#### [WHAT NEEDS TO BE DONE]
Below is a block of records; return all of them exactly, but without the images.

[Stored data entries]
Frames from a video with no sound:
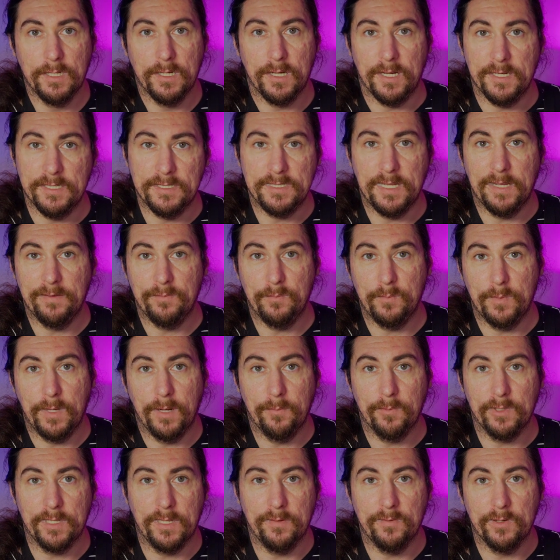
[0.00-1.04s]
I just haven't been
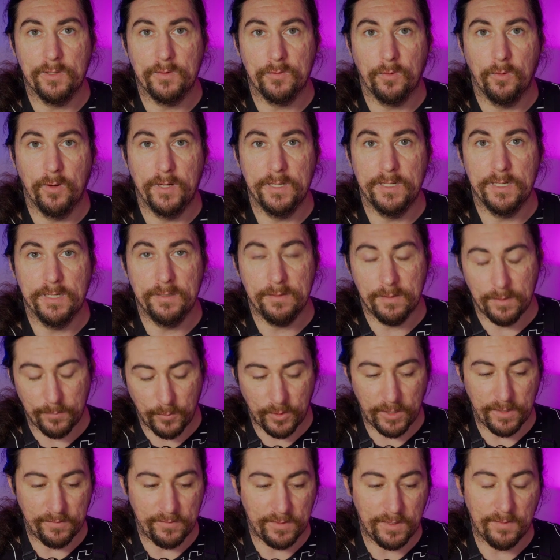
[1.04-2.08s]
able to give it a try yet. I
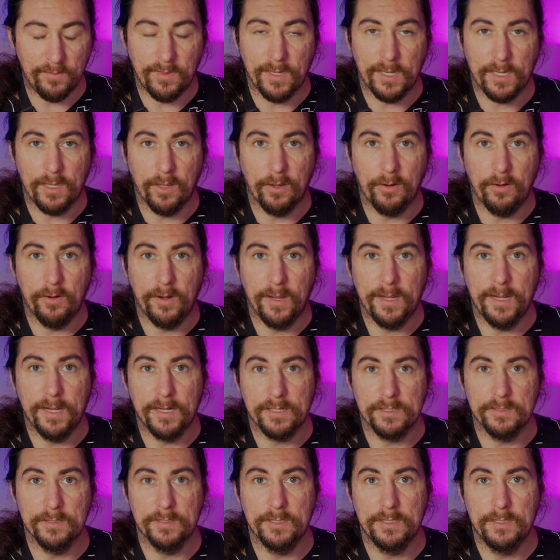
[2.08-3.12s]
might have to give that a go today,
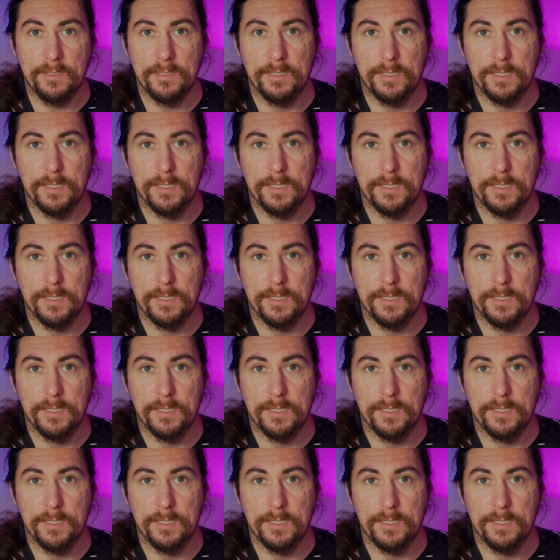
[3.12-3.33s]
actually.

#### [EXERCISE SOLUTION]
Frames from a video with no sound:
[0.00-1.04s]
I just haven't been
[1.04-2.08s]
able to give it a try yet. I
[2.08-3.12s]
might have to give that a go today,
[3.12-3.33s]
actually.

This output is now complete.